WHAT TO WORK ON ▸ The reply should contain all of the data below, word for word.

== GIVEN RECORDS

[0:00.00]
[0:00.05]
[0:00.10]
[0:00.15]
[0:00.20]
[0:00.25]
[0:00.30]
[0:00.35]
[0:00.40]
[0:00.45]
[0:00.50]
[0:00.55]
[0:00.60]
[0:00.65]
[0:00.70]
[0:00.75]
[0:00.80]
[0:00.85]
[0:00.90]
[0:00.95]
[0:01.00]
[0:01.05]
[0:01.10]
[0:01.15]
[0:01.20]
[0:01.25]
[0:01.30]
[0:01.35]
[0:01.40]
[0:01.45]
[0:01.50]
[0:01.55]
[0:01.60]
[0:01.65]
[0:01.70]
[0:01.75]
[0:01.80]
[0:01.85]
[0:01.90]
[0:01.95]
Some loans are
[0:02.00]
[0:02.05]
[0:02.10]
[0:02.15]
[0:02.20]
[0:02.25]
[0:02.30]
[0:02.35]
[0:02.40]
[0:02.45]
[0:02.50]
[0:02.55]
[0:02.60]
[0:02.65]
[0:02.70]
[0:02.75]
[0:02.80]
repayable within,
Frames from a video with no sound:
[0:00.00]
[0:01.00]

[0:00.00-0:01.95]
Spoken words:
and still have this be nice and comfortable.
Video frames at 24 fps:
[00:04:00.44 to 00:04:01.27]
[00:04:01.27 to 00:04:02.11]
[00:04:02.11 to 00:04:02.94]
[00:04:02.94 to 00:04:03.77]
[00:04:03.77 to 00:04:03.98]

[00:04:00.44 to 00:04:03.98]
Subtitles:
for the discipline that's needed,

====

TASK SOLUTION ▸
[0:00.00]
[0:00.05]
[0:00.10]
[0:00.15]
[0:00.20]
[0:00.25]
[0:00.30]
[0:00.35]
[0:00.40]
[0:00.45]
[0:00.50]
[0:00.55]
[0:00.60]
[0:00.65]
[0:00.70]
[0:00.75]
[0:00.80]
[0:00.85]
[0:00.90]
[0:00.95]
[0:01.00]
[0:01.05]
[0:01.10]
[0:01.15]
[0:01.20]
[0:01.25]
[0:01.30]
[0:01.35]
[0:01.40]
[0:01.45]
[0:01.50]
[0:01.55]
[0:01.60]
[0:01.65]
[0:01.70]
[0:01.75]
[0:01.80]
[0:01.85]
[0:01.90]
[0:01.95]
Some loans are
[0:02.00]
[0:02.05]
[0:02.10]
[0:02.15]
[0:02.20]
[0:02.25]
[0:02.30]
[0:02.35]
[0:02.40]
[0:02.45]
[0:02.50]
[0:02.55]
[0:02.60]
[0:02.65]
[0:02.70]
[0:02.75]
[0:02.80]
repayable within,
Frames from a video with no sound:
[0:00.00]
[0:01.00]

[0:00.00-0:01.95]
Spoken words:
and still have this be nice and comfortable.
Video frames at 24 fps:
[00:04:00.44 to 00:04:01.27]
[00:04:01.27 to 00:04:02.11]
[00:04:02.11 to 00:04:02.94]
[00:04:02.94 to 00:04:03.77]
[00:04:03.77 to 00:04:03.98]

[00:04:00.44 to 00:04:03.98]
Subtitles:
for the discipline that's needed,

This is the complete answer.